TASK OBJECTIVE — Print every line from the start of the data, and when you reach the line with "[00:06:30.05]", include it and stop. Pictures are not part of the copy.

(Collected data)
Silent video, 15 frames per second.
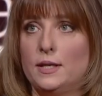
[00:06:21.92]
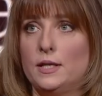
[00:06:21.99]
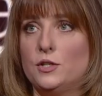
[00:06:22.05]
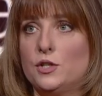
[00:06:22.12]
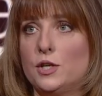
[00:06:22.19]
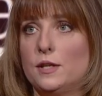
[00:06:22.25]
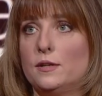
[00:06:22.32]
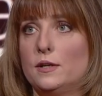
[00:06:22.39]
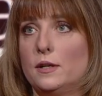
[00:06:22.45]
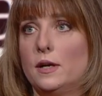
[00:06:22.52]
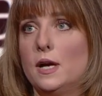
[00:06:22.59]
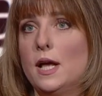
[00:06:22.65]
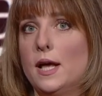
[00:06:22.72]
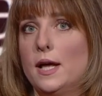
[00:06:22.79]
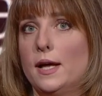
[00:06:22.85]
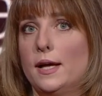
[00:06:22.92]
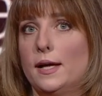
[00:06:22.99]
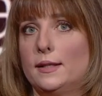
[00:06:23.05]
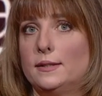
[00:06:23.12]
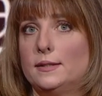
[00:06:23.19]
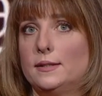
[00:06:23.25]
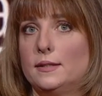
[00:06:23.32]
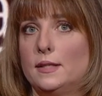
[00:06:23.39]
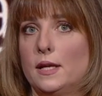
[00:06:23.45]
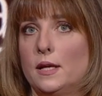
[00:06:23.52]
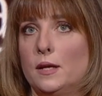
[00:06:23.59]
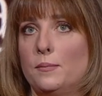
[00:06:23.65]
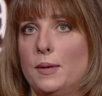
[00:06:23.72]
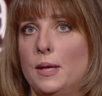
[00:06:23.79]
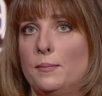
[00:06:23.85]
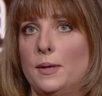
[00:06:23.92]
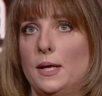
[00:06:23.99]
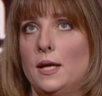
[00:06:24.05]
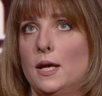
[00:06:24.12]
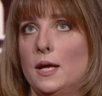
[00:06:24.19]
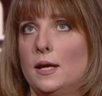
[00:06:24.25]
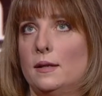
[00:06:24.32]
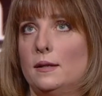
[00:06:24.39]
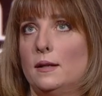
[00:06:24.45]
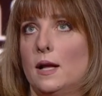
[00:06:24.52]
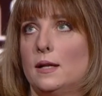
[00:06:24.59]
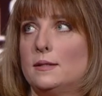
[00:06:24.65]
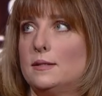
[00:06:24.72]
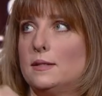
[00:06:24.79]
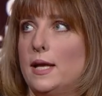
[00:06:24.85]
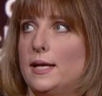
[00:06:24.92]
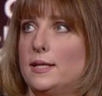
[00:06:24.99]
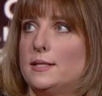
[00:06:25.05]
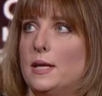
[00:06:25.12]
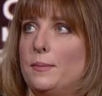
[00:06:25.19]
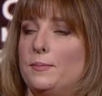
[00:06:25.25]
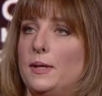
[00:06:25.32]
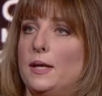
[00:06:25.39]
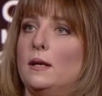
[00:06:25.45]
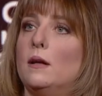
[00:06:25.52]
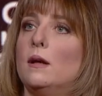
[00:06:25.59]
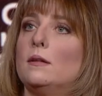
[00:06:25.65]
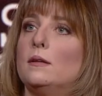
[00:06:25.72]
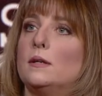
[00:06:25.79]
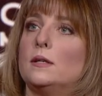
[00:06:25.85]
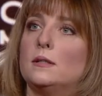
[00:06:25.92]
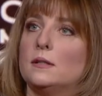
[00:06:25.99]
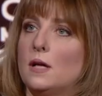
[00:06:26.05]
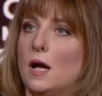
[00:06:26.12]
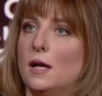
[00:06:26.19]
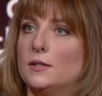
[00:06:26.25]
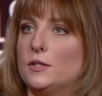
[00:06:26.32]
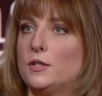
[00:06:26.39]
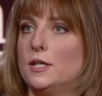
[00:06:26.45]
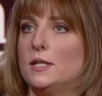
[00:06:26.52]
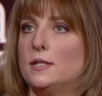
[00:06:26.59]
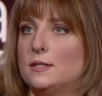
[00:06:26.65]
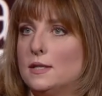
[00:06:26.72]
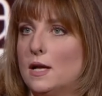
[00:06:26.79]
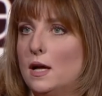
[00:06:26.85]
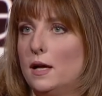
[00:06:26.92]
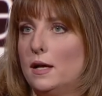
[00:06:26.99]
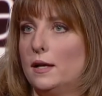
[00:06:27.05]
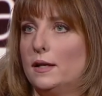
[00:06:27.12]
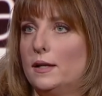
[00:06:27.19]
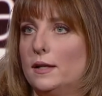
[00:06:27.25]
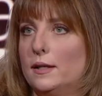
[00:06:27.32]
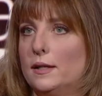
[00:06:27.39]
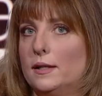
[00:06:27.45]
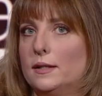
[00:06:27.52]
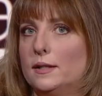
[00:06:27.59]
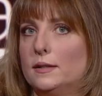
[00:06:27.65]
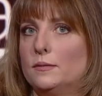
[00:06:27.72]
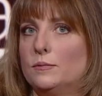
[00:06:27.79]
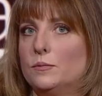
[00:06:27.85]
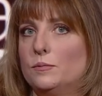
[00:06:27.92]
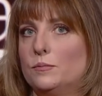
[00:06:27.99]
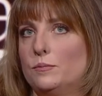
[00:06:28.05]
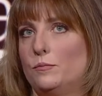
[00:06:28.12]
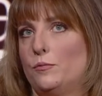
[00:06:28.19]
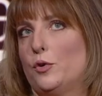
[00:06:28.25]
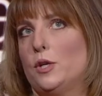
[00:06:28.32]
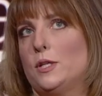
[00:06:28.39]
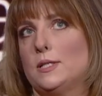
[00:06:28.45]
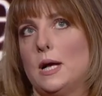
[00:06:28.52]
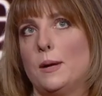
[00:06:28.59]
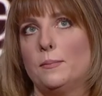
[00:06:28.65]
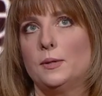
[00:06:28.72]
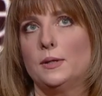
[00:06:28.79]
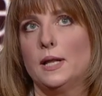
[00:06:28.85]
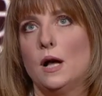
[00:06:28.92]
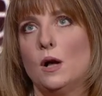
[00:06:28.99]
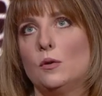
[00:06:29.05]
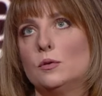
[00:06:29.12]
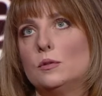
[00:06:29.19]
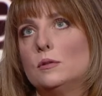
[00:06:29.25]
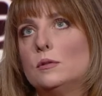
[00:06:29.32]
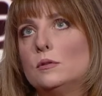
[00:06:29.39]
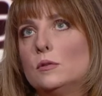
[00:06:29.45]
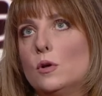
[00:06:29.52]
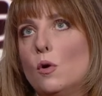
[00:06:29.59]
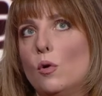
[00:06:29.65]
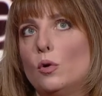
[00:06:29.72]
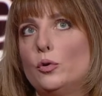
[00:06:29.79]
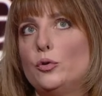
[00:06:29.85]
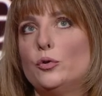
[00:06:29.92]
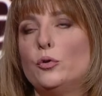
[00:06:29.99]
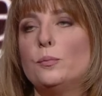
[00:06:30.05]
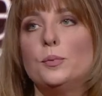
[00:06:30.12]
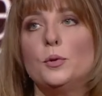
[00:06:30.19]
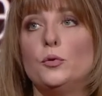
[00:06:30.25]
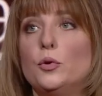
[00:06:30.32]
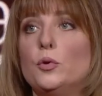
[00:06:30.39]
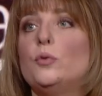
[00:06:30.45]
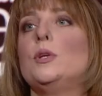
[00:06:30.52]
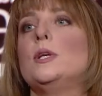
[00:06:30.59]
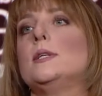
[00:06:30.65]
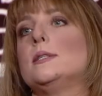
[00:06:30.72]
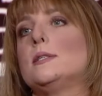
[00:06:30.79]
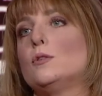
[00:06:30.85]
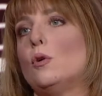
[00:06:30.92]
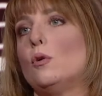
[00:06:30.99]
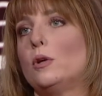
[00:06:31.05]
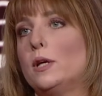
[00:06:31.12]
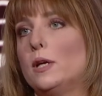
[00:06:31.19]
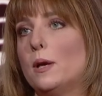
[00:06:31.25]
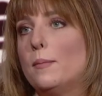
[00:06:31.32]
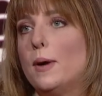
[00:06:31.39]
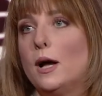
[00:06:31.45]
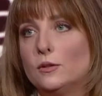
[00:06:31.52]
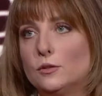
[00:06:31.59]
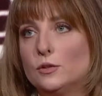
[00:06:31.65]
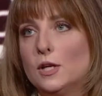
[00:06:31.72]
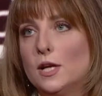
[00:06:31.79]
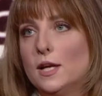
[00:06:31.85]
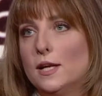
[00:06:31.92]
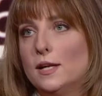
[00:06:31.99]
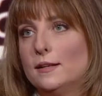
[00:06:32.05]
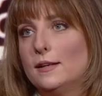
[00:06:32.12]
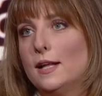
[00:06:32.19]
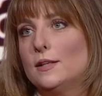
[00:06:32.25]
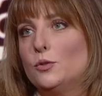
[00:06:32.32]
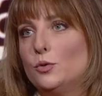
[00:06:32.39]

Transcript: each other and uh, maybe not accepting other countries. Uh, for example, now the whole European Union is talking about not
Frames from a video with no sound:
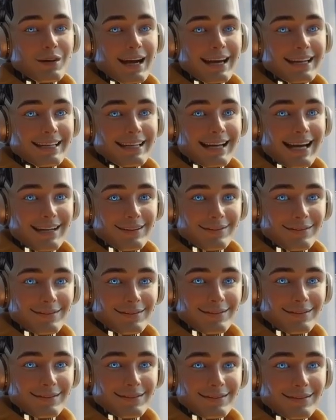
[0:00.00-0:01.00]
you add an
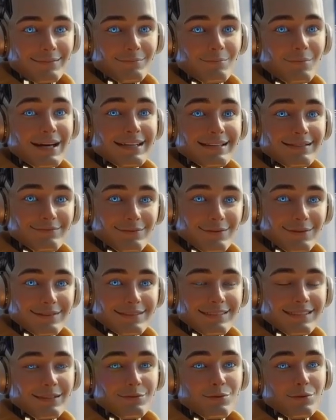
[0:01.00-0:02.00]
add-on, by
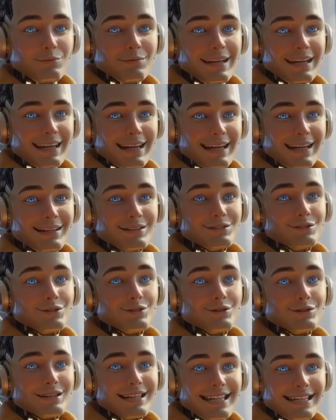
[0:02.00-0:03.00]
default it will be added to
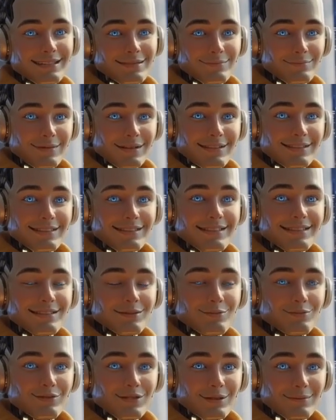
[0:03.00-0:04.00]
your next monthly
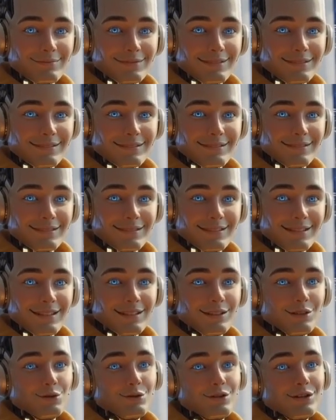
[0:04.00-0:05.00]
subscription.
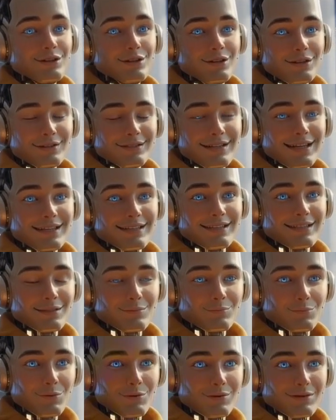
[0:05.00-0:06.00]
You can contact
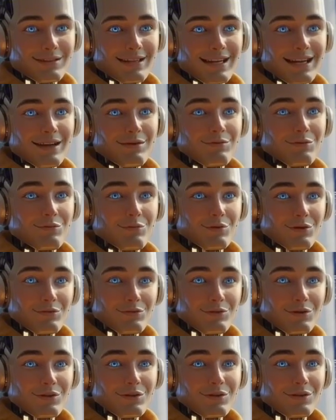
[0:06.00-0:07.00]
support to get it
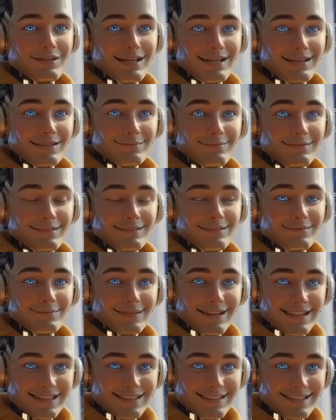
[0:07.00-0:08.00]
removed on your next month's
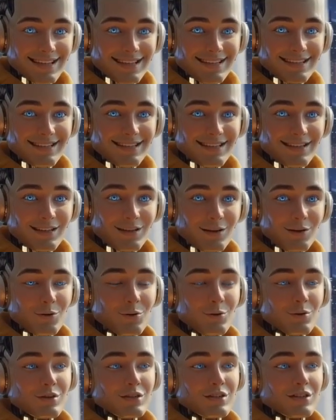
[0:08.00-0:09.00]
billing date,
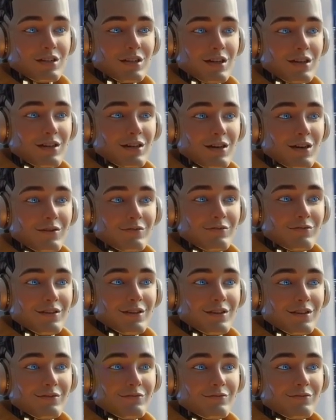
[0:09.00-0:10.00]
or to shut it off,
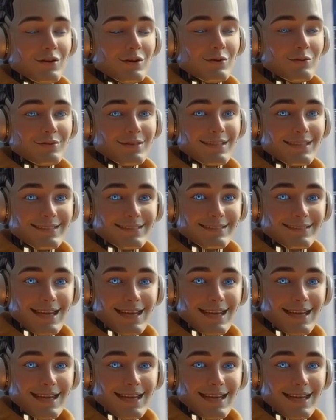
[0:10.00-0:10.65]
follow these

EXPECTED OUTPUT —
Silent video, 15 frames per second.
[00:06:21.92]
[00:06:21.99]
[00:06:22.05]
[00:06:22.12]
[00:06:22.19]
[00:06:22.25]
[00:06:22.32]
[00:06:22.39]
[00:06:22.45]
[00:06:22.52]
[00:06:22.59]
[00:06:22.65]
[00:06:22.72]
[00:06:22.79]
[00:06:22.85]
[00:06:22.92]
[00:06:22.99]
[00:06:23.05]
[00:06:23.12]
[00:06:23.19]
[00:06:23.25]
[00:06:23.32]
[00:06:23.39]
[00:06:23.45]
[00:06:23.52]
[00:06:23.59]
[00:06:23.65]
[00:06:23.72]
[00:06:23.79]
[00:06:23.85]
[00:06:23.92]
[00:06:23.99]
[00:06:24.05]
[00:06:24.12]
[00:06:24.19]
[00:06:24.25]
[00:06:24.32]
[00:06:24.39]
[00:06:24.45]
[00:06:24.52]
[00:06:24.59]
[00:06:24.65]
[00:06:24.72]
[00:06:24.79]
[00:06:24.85]
[00:06:24.92]
[00:06:24.99]
[00:06:25.05]
[00:06:25.12]
[00:06:25.19]
[00:06:25.25]
[00:06:25.32]
[00:06:25.39]
[00:06:25.45]
[00:06:25.52]
[00:06:25.59]
[00:06:25.65]
[00:06:25.72]
[00:06:25.79]
[00:06:25.85]
[00:06:25.92]
[00:06:25.99]
[00:06:26.05]
[00:06:26.12]
[00:06:26.19]
[00:06:26.25]
[00:06:26.32]
[00:06:26.39]
[00:06:26.45]
[00:06:26.52]
[00:06:26.59]
[00:06:26.65]
[00:06:26.72]
[00:06:26.79]
[00:06:26.85]
[00:06:26.92]
[00:06:26.99]
[00:06:27.05]
[00:06:27.12]
[00:06:27.19]
[00:06:27.25]
[00:06:27.32]
[00:06:27.39]
[00:06:27.45]
[00:06:27.52]
[00:06:27.59]
[00:06:27.65]
[00:06:27.72]
[00:06:27.79]
[00:06:27.85]
[00:06:27.92]
[00:06:27.99]
[00:06:28.05]
[00:06:28.12]
[00:06:28.19]
[00:06:28.25]
[00:06:28.32]
[00:06:28.39]
[00:06:28.45]
[00:06:28.52]
[00:06:28.59]
[00:06:28.65]
[00:06:28.72]
[00:06:28.79]
[00:06:28.85]
[00:06:28.92]
[00:06:28.99]
[00:06:29.05]
[00:06:29.12]
[00:06:29.19]
[00:06:29.25]
[00:06:29.32]
[00:06:29.39]
[00:06:29.45]
[00:06:29.52]
[00:06:29.59]
[00:06:29.65]
[00:06:29.72]
[00:06:29.79]
[00:06:29.85]
[00:06:29.92]
[00:06:29.99]
[00:06:30.05]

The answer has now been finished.